Well, you are assuming that the company is valueless when you say that. Most companies are not valueless. Most, in fact, make a profit, and as an investor you own a piece of that profit. The profits are not a phantom... that's cold hard cash and it means something whether the company has a dividend or not. It's very real.
Many people treat the market like a game, and there are some game-like elements to it, but the underlying reality is that it isn't a game. The secondary markets have many uses... it is the liquidity and transactional efficiency of the secondary market that gives U.S. industry a level of flexibility that no other country can compete with. our energy infrastructure, renewables industries, small businesses. When the world changes, dollars flow where they are needed.

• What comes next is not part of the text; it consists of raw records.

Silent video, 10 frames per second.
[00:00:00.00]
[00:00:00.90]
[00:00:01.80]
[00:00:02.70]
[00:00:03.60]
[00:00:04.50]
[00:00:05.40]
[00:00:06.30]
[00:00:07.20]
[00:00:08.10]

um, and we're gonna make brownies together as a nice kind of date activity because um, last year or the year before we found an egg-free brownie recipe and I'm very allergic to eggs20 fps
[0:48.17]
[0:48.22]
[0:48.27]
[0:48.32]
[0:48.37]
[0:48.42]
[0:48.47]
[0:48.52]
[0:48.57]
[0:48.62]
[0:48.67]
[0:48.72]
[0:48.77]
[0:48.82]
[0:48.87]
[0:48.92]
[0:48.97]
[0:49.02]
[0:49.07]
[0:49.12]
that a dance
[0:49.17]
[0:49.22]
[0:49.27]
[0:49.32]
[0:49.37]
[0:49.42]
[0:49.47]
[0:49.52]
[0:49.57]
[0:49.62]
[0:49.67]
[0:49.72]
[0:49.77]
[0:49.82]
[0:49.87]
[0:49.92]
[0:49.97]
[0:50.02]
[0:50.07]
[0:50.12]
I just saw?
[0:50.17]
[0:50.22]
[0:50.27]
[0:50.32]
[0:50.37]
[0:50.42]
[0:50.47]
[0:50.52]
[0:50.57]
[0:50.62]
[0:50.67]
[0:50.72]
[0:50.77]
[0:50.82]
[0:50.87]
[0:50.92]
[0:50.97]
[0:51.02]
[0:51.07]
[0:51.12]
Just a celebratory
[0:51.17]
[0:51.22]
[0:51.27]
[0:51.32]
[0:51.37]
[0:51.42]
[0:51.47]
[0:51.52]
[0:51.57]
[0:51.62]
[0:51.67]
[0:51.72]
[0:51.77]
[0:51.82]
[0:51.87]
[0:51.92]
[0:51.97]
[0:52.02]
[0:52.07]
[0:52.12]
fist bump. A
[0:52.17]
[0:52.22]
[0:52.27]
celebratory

By dismissing the secondary market you basically dismiss any need for liquidity. You are wrong. The markets aren't about giving people a free pass... it's survival of the fittest. If anything, investors have it the easiest. We can shift our resources literally in a few seconds, and other than the crash of 1929, no crash since has lost investors who stuck with it any money in any reasonable period of time unless they were stupid and sold at the bottom (not understanding what stock ownership actually means).

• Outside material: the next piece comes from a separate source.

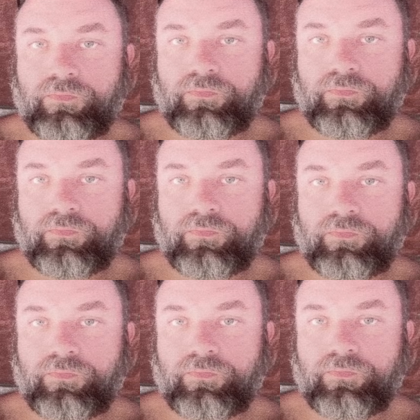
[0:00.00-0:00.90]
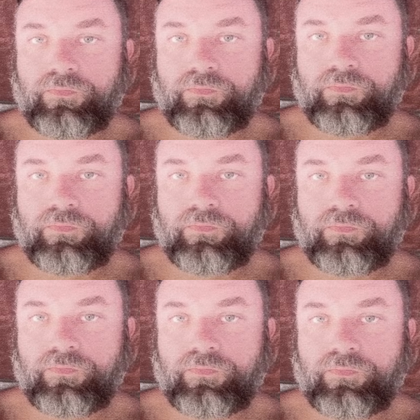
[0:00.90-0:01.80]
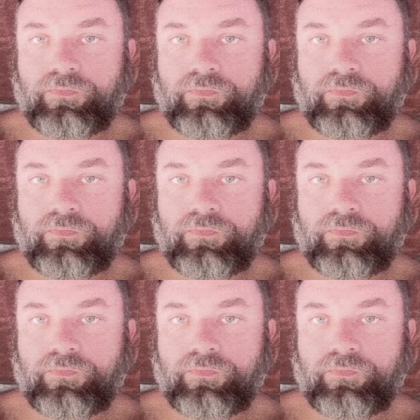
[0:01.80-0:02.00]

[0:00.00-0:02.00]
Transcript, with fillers: who wasn't seen as the best worker.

Look at a graph of the 2008 crash. The economy might have gotten screwed due to the lack of regulation of the financial industry, but the markets recovered relatively quickly and that happened because the efficiency of the secondary markets allowed investment resources to be shifted very quickly. Just looking at tops and bottoms doesn't give you a full picture... very few investors actually went 'all-in' at the top and sold 'all-out' at the bottom. No matter how hyped-up a story you get from the media, it isn't an accurate representation of what people actually made or lost.
If you think the stock market is a crap-shoot then you are probably thinking a bit too short-term. It's never been a crap-shoot. Not even during the 1929 crash.